I find I respect those who have humility, those who admit their faults, MUCH more than those who think they're perfect. I can only hope that as I admit my faults and strive to correct them that my co-workers will see this as respectable behavior and not a weakness that puts a target on my back. Perhaps members on here who find themselves in similar situations can do the same.

OR.......I may be wearing my rose colored glasses again. =)

Specializes in Operating room.

I dont think this has anything to do with being a nurse or not. There are just some people that are mean and horrible and that is the way they choose to be. However, because we all have been tolerating it in the workplace is why this has become common place. No one is 2 years old or a dictator. And when the proper steps are taken to report such behavior it can be corrected or the person should be dismiss no one should have to tolerate such people and their horrible behavior all day.

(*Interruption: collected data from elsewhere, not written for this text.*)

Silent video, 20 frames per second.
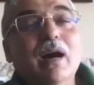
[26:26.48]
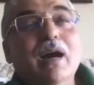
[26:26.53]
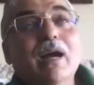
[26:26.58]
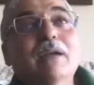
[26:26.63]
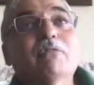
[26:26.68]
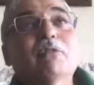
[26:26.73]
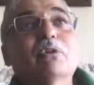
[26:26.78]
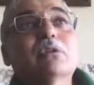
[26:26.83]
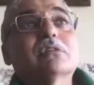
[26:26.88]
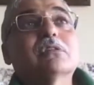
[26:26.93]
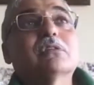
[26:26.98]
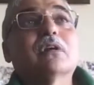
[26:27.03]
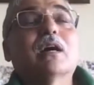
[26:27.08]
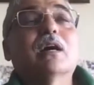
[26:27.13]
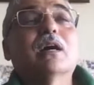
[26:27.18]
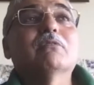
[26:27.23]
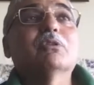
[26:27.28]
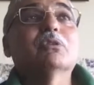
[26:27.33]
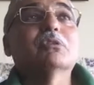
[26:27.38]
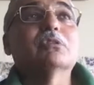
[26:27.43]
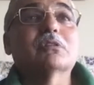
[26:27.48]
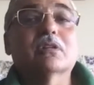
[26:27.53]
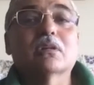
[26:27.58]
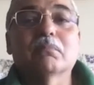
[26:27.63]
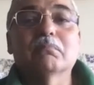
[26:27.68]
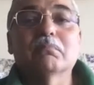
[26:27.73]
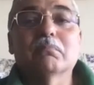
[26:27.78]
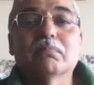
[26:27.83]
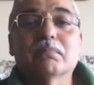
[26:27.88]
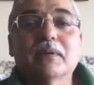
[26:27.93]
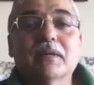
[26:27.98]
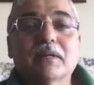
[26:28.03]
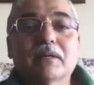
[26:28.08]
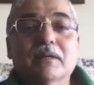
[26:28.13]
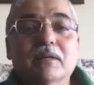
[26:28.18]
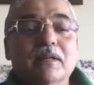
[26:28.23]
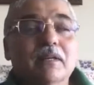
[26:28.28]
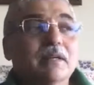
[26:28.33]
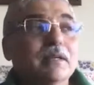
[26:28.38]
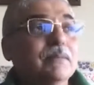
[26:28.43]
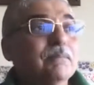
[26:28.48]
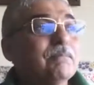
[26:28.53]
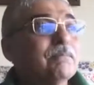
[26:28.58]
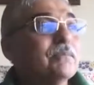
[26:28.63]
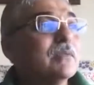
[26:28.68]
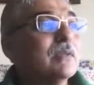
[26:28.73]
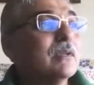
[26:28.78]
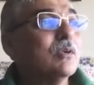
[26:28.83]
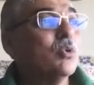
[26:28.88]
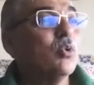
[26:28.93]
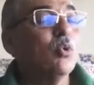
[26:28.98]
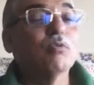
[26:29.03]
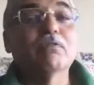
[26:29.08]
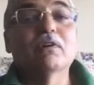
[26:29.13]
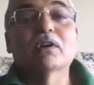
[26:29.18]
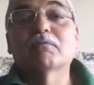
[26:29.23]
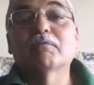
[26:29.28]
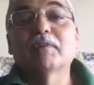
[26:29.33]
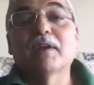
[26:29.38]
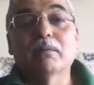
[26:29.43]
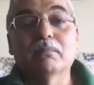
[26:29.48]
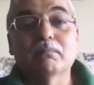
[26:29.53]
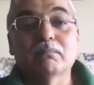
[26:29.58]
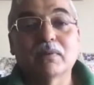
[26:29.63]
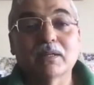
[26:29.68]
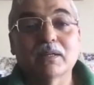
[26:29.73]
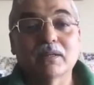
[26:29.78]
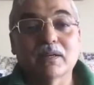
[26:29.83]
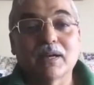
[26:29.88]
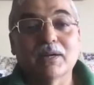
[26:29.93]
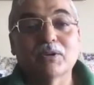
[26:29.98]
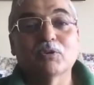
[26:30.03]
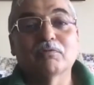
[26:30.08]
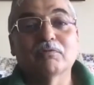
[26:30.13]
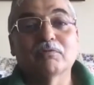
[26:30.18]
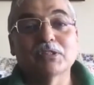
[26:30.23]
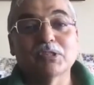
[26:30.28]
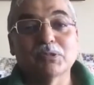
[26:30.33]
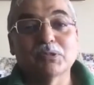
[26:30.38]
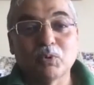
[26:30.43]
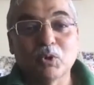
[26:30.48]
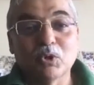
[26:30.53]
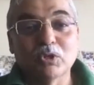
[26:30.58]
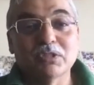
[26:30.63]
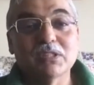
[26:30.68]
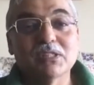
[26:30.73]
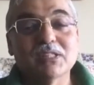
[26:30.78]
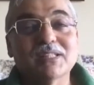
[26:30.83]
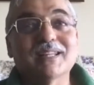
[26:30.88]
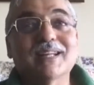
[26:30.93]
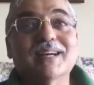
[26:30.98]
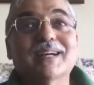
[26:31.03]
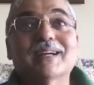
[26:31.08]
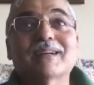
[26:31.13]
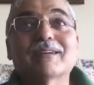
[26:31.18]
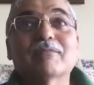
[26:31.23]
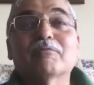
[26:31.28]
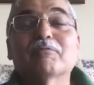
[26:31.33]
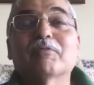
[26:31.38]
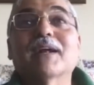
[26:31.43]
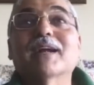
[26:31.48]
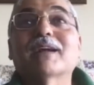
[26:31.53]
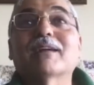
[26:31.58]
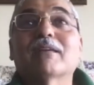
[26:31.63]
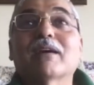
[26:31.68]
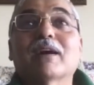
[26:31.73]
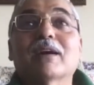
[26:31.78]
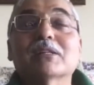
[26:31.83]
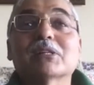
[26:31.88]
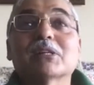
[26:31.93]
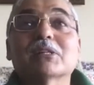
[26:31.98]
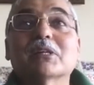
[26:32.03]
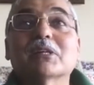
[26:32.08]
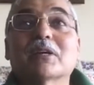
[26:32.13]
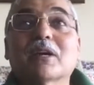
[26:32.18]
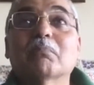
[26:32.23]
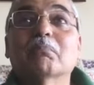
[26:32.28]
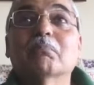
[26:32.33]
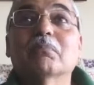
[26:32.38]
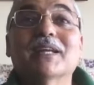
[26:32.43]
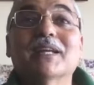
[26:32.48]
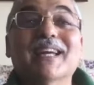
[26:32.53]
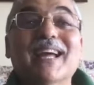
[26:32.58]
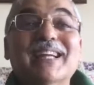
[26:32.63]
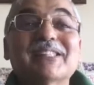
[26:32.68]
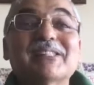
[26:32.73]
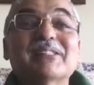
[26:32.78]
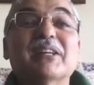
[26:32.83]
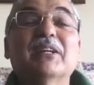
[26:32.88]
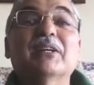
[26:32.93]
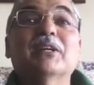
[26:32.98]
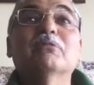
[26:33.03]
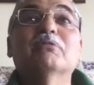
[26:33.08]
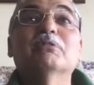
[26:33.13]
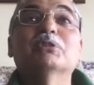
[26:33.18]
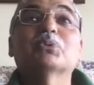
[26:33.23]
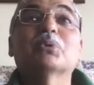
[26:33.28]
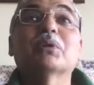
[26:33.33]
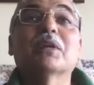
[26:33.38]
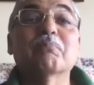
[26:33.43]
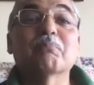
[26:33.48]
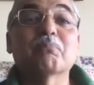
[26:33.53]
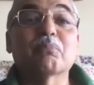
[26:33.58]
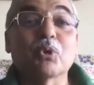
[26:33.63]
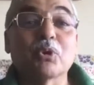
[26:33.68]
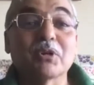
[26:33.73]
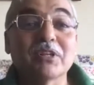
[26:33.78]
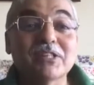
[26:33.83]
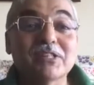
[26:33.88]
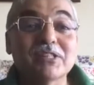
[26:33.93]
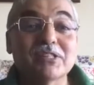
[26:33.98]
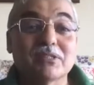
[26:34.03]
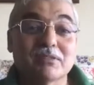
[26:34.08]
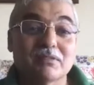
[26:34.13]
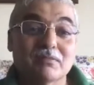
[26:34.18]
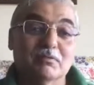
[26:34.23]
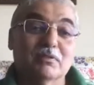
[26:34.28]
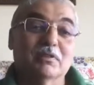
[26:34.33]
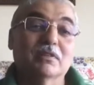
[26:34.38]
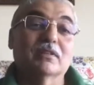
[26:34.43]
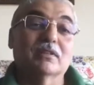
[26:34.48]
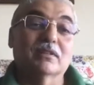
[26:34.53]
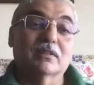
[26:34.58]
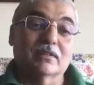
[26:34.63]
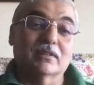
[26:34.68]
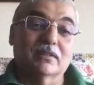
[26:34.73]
I was completely overwhelmed by the kind of response that, forget us as a company, as individual employees were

I am sure there are people out there that are qualified to do the job that will not be as nasty.

Please report people like this. They do not need to be a nurse.

Ok, I just have got to say, I've been an RN for less than a year now and have already experienced awful behavior. As a student, I had a preceptor who was very rude to me multiple occasions and I went home crying daily and convinced and I didn't want to be a nurse if this is how it was going to be. When I graduated and began working, I had a DON write me an e-mail that brought me to tears! I then went to another job where I have gotten along with all the nurses, but there are nurses who aren't willing to help other nurses but fully expect other nurses to help them, and some of the nurses are known to get rude if you disagree with them.

I think witnessing this much violence in such a small amount of time is enough proof for me that there is way too much going on in the field. I love that there are nurses who don't have to go through this in their career, but you still need to know it's out there and needs to be corrected.